**Excerpts from a dataset**
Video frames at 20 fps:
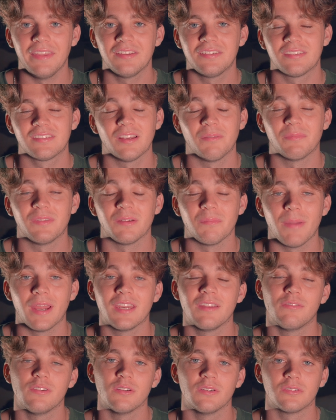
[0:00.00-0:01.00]
this is something
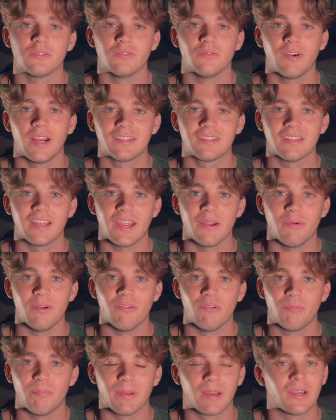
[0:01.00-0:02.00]
many viewers will resonate
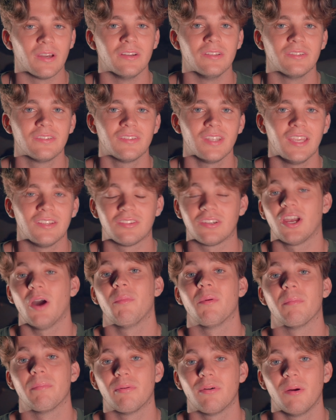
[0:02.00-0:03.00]
with because it's a
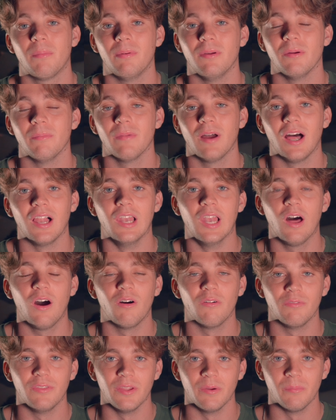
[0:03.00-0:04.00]
common problem a lot
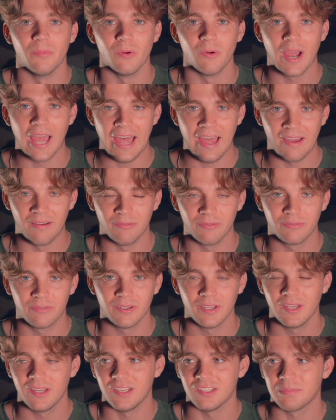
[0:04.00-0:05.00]
of them will have,
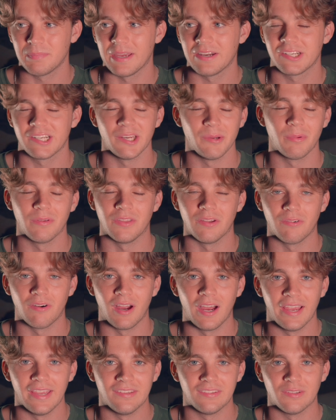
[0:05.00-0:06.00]
especially with the
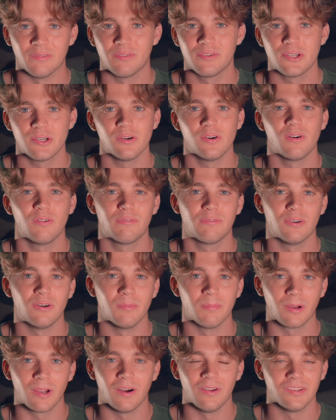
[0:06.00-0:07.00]
rise of short
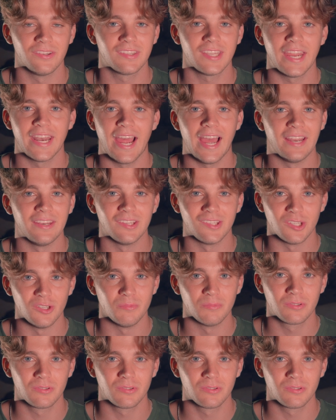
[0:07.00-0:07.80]
form content and doom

**What the task requires**
Without changing a word, transcribe all of the data and omit its images.

**Solution to this exercise**
Video frames at 20 fps:
[0:00.00-0:01.00]
this is something
[0:01.00-0:02.00]
many viewers will resonate
[0:02.00-0:03.00]
with because it's a
[0:03.00-0:04.00]
common problem a lot
[0:04.00-0:05.00]
of them will have,
[0:05.00-0:06.00]
especially with the
[0:06.00-0:07.00]
rise of short
[0:07.00-0:07.80]
form content and doom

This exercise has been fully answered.